抗てんかん薬であるバルプロ酸(VPA)は、胎児期の曝露によって神経管閉鎖異常などの催奇形性と発達障害である自閉症を発症するリスクが報告されている。そこで本研究では、胎児期のVPA曝露モデルマウスを作成し、大脳皮質の形成形成期における細胞増殖や神経新生における影響を組織学的に解析する。さらに、高次脳機能の発達への影響を、活動量や社会的行動に着目した行動解析によって評価する。発表者らはこれまでに、胎児期のストレスや感染症、化学物質曝露によるミクログリアの異常な活性化を伴う脳内炎症が、大脳皮質の組織構築に影響を及ぼす可能性を示してきた。本研究加太においても、バルプロ酸の胎児期曝露による大脳皮質の形態形成および機能発達への影響の原因の一つとして、ミクログリアの機能異常に着目して解析を行った。

妊娠12日目のICRマウスにVPAを400 mg/kg体重で皮下投与した。組織学的解析によって、胎齢15日の胎児を用いて、免疫組織学的解析によって神経新生や細胞増殖、さらにはミクログリアの数や形態についての解析を行った。また、神経新生に関連する因子や、ミクログリアの活性化、脳内炎症に関連する因子について遺伝子発現解析を行った。並行して、高次脳機能の発達については、Open Field testやSocial interaction testなどの行動解析を用いて活動量や社会的相互作用についての解析を行った。

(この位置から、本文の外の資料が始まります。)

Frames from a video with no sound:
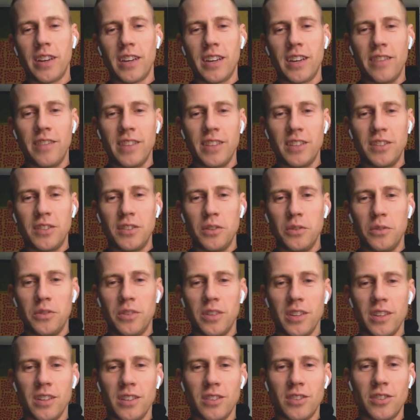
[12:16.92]
to convince you
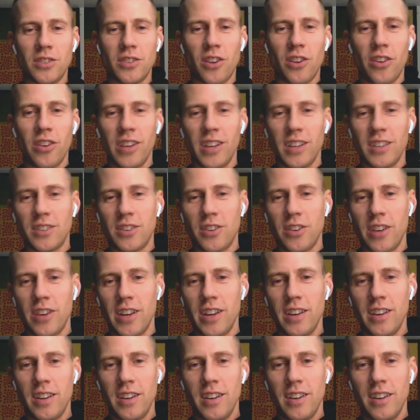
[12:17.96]
to start yesterday?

VPA群において、神経幹細胞の細胞増殖の促進と、ミクログリアの異常な活性化が観察された。また、行動解析では発達段階依存的な活動量の亢進が観察された。成熟後には、ホームケージでの活動量の亢進や社会的行動の異常が検出された。以上のことから、バルプロ酸の胎児期曝露は、ミクログリアの活性の異常を誘発することで神経幹細胞の細胞増殖を誘発する可能性を示した。また、これらの組織構築の異常は、活動量や社会的行動などの高次脳機能の発達に影響する可能性を示した。